Alex Cloudstar

Posted on May 15 • Originally published at alexcloudstar.com

Claude's June 15 Pricing Split: What Indie Devs Actually Need to Do Before the Meter Starts

#ai #devtools #indiehacking #saas

The first time I noticed how much programmatic Claude usage was hiding inside my $20 Pro subscription was when I added a GitHub Action that ran claude -p on every pull request. The action did three things: summarised the diff, drafted a release note, and flagged any new env vars touched. It worked. I shipped it. I forgot about it.

Three weeks later I had pushed forty PRs and the action had run about a hundred and ten times after retries and reruns. I never saw a bill. Not because the work was free, but because Anthropic was quietly eating the cost. I was paying $20 a month and consuming what would have been, by my own back-of-envelope math, somewhere between $80 and $180 of API usage in that window. The subscription was doing the heavy lifting, and the subscription was a great deal.
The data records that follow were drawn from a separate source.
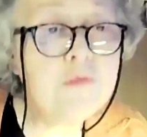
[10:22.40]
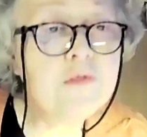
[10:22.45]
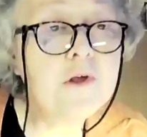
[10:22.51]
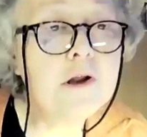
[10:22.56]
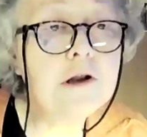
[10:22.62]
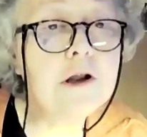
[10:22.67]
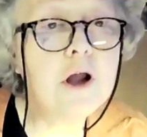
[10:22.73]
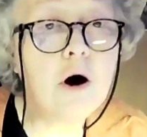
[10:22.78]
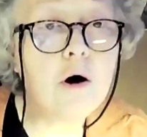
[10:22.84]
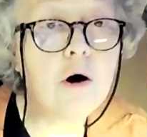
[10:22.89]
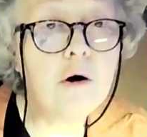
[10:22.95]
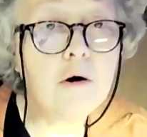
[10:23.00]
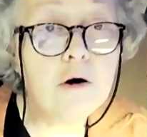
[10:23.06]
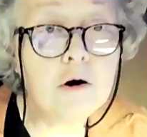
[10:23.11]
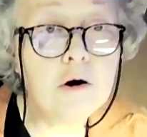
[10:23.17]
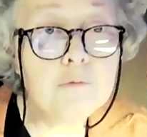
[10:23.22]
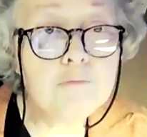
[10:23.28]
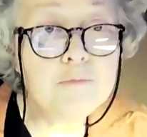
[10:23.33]
the
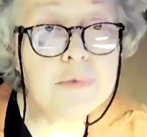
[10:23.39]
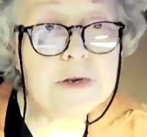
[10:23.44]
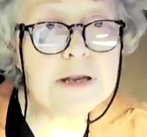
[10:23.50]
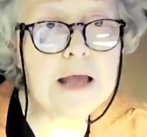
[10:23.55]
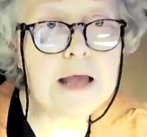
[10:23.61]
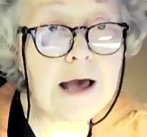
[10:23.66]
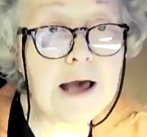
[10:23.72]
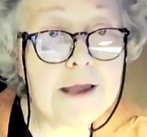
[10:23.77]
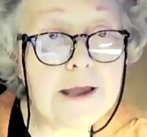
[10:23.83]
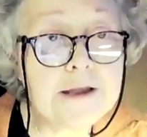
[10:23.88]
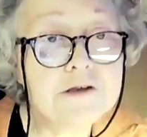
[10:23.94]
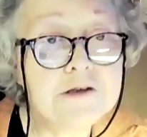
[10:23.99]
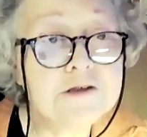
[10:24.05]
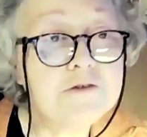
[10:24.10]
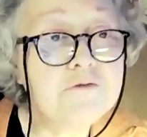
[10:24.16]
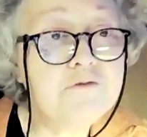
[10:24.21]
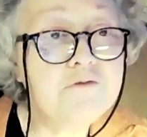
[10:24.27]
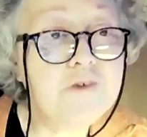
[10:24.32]
long blind
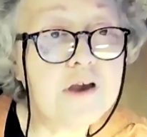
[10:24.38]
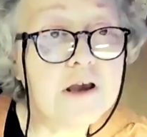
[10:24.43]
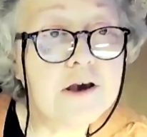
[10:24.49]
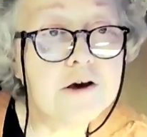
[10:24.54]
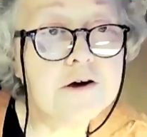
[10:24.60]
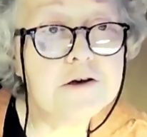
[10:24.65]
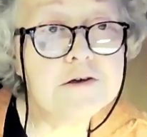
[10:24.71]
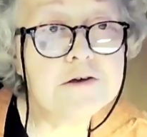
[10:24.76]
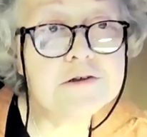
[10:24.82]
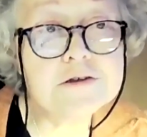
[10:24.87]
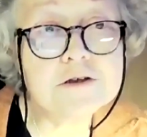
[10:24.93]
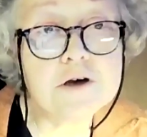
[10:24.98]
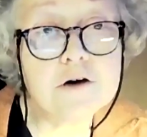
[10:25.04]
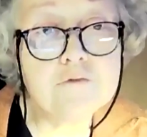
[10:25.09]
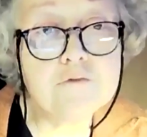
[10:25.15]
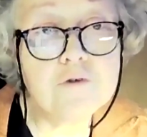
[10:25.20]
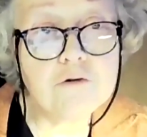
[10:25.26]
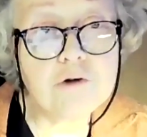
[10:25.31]
fingers
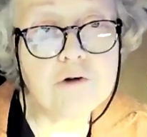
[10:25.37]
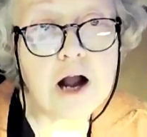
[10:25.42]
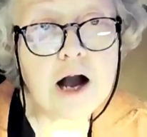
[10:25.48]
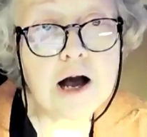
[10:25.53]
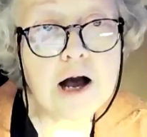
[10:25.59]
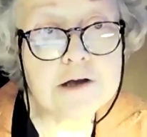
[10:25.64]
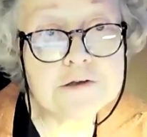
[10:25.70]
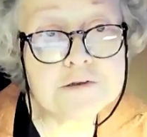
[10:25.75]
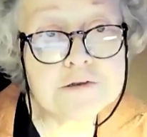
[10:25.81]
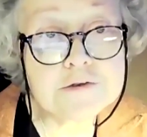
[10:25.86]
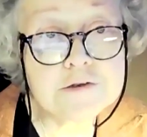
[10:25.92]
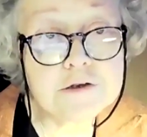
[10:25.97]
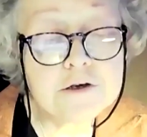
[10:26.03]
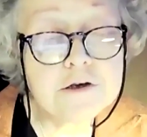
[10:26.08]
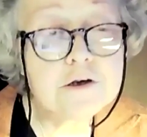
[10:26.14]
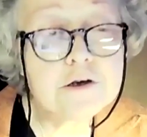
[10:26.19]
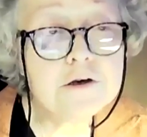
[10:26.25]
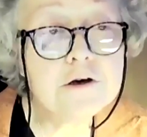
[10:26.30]
of grass
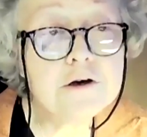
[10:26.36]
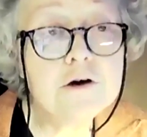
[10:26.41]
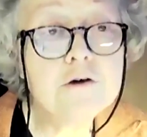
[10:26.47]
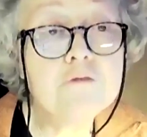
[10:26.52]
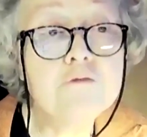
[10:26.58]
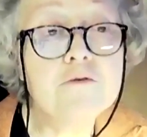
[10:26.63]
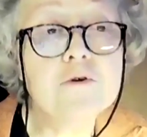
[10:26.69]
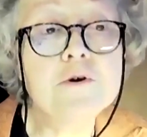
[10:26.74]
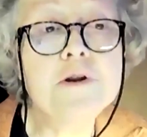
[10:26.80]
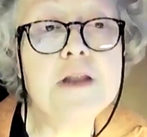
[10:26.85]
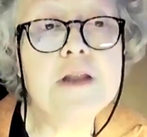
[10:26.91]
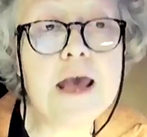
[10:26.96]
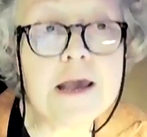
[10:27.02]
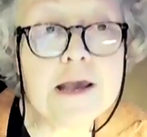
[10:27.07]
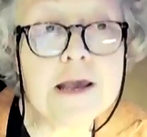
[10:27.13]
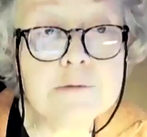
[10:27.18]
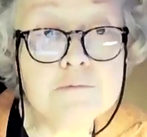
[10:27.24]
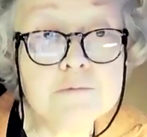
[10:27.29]
for
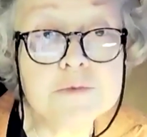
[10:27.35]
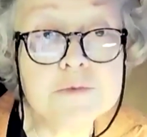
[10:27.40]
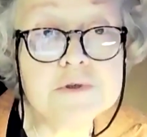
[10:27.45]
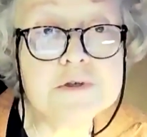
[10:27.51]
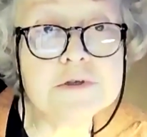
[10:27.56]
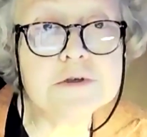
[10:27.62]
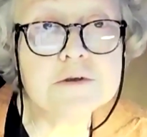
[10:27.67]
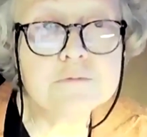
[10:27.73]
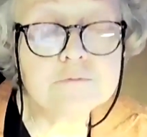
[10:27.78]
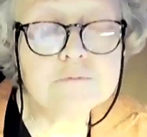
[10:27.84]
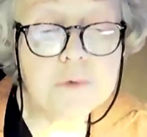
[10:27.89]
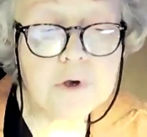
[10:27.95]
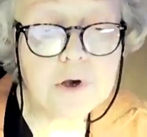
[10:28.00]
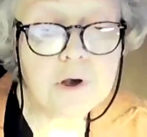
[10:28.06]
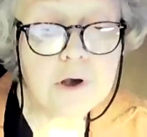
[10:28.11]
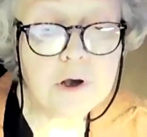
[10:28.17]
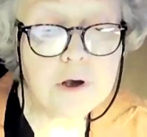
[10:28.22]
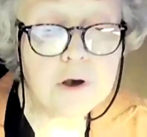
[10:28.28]
names,
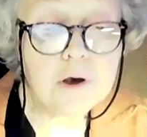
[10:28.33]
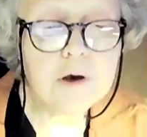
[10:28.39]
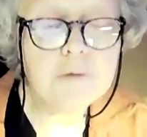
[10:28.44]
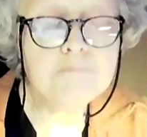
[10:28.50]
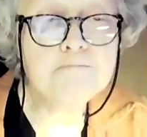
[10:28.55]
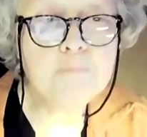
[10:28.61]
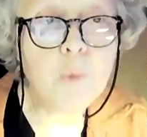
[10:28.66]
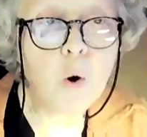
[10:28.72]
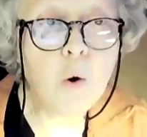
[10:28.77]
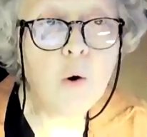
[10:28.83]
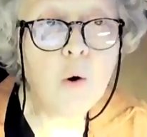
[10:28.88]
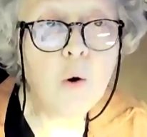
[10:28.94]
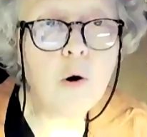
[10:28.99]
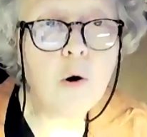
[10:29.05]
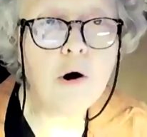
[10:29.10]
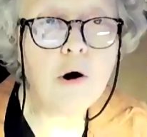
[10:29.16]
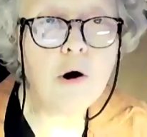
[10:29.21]
more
That deal ends on June 15, 2026.

Anthropic announced on May 13 that starting on that date, Claude subscriptions split into two billing pools. Interactive use (claude.ai, the terminal Claude Code session you sit in front of, Cowork) stays exactly where it is. Programmatic use (Claude Agent SDK, claude -p, Claude Code GitHub Actions, every third-party harness that talks to your subscription) moves to a new monthly Agent SDK credit pool, denominated in dollars, billed at full API rates. The headline subscription prices do not move. Your $20 plan is still $20. But the bucket your scripts have been drinking from quietly stops being all-you-can-eat.

This post is the practical version of that announcement. What the new pools actually look like, the cost math nobody is publishing, who wins, who loses, and the concrete things to change in your CI and your scripts before the meter flips on.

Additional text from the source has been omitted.